The business case for the proposed national bowel screening programme was "poorly developed" in the month before the Government committed to the scheme in its May Budget, according to a Treasury email made public today.
The Health Ministry's money-handling abilities have been questioned by the Treasury over the planned screening programme.
In the Budget, Health Minister Jonathan Coleman announced spending of $39.3 million over four years for the programme, with Hutt Valley and Wairarapa to become the first two district health boards, from next year, to join the scheme with Waitemata, where a pilot programme is already running.
But in an April email on Budget planning, a Treasury official wrote that there was a "strong view here" that funding for the programme "must be held as a tagged contingency" because of the "poorly developed business case and material implementation risks". This, however, did not prevent its being announced in the Budget as "part of the overall Vote Health figure".
If instead of being a contingency, the funding was applied "directly appropriate to Vote Health", there was a "material risk that implementation will begin before the programme is properly developed".
Several days later a Treasury colleague strongly questioned why capital funding for the scheme was to be provided as an injection "in the absence of a complete programme business case or the implementation business case for the IT system in particular".

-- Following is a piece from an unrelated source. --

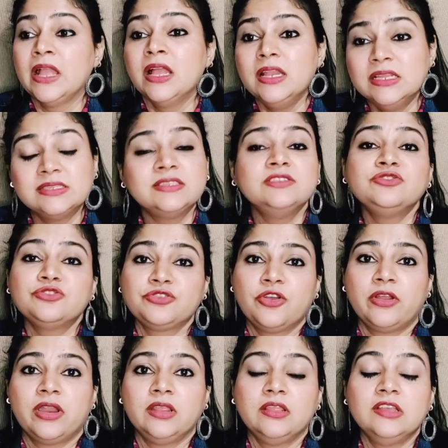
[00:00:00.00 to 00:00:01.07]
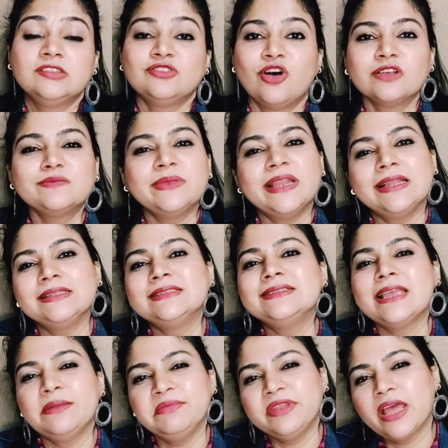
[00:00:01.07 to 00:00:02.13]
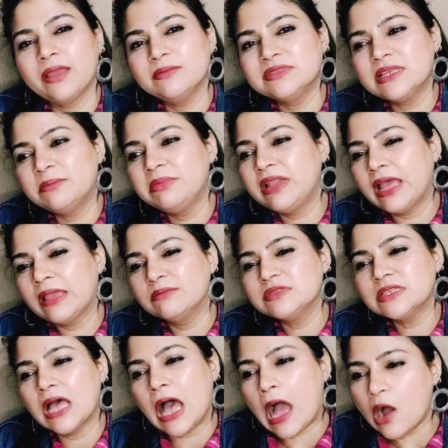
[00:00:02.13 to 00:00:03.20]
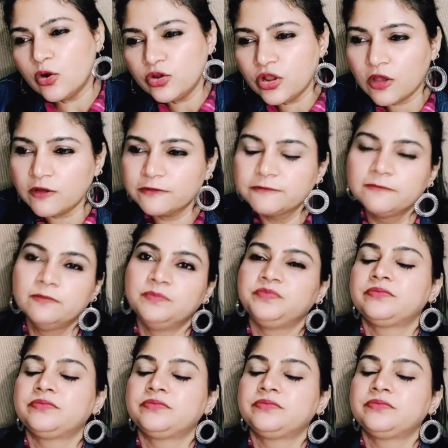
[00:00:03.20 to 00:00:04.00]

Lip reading: Listen to your Hindi songs, but at the same time, sometimes out of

"As it stands now, we have no effective information as to what the [withheld] million will buy as there was only a half-page summary in the business case that was submitted. We have no way of verifying if this amount is actually required to deliver the capability needed for the national IT platform - no options analysis has been provided - how it will be procured, how the project will be managed, what benefits are expected to be derived from the system, etc."
"Given the ministry's track record in capital management, providing a capital injection in the absence of any reasonable information on what the money will buy seems to be a very high risk strategy that is inconsistent with the entire capital management regime."
It was not the only example of the Treasury questioning the ministry's ability to manage its books.
Treasury told Finance Minister Bill English to bail up Coleman about the ministry's ability to look after its finances at a time of growing pressures.
In an aide memoire to English before a March meeting with Coleman, Treasury noted the financial performance of the DHBs had declined with larger than expected deficits. While that was expected to improve, "significant risks remain".
"There is little evidence that the ministry has an overarching strategy at the centre for managing financial sustainability over the medium-term." Treasury believed Coleman and the ministry could do more "to drive the sector's direction".
It suggested English raise the following with Coleman: "There are growing pressures, noise in the media, and little by way of a clear strategy for managing the financial sustainability of the sector. How well does the Ministry of Health understand the cost drivers in the health sector and what is the minister's strategy for managing these issues including reprioritisation options and trade-offs?"
In the Budget, Health was given a $2.2 billion injection of funding over four years, of which $1.6b was for the DHBs. That took the total health budget to $16.1b in 2016/17. The Treasury documents show the average increase for health from 2006 to 2010 was 8.2 per cent - and the previous Labour Government had increased it from 8-10 per cent each year. Since 2011, it had dropped to 3.2 per cent a year.
The papers also show that Treasury's early estimate of what was needed in health was a much lower $1.4b over 4 years - or $350m a year. It noted that it expected the Ministry of Health would ask for $400 million a year. In the end, an extra $560m a year was given.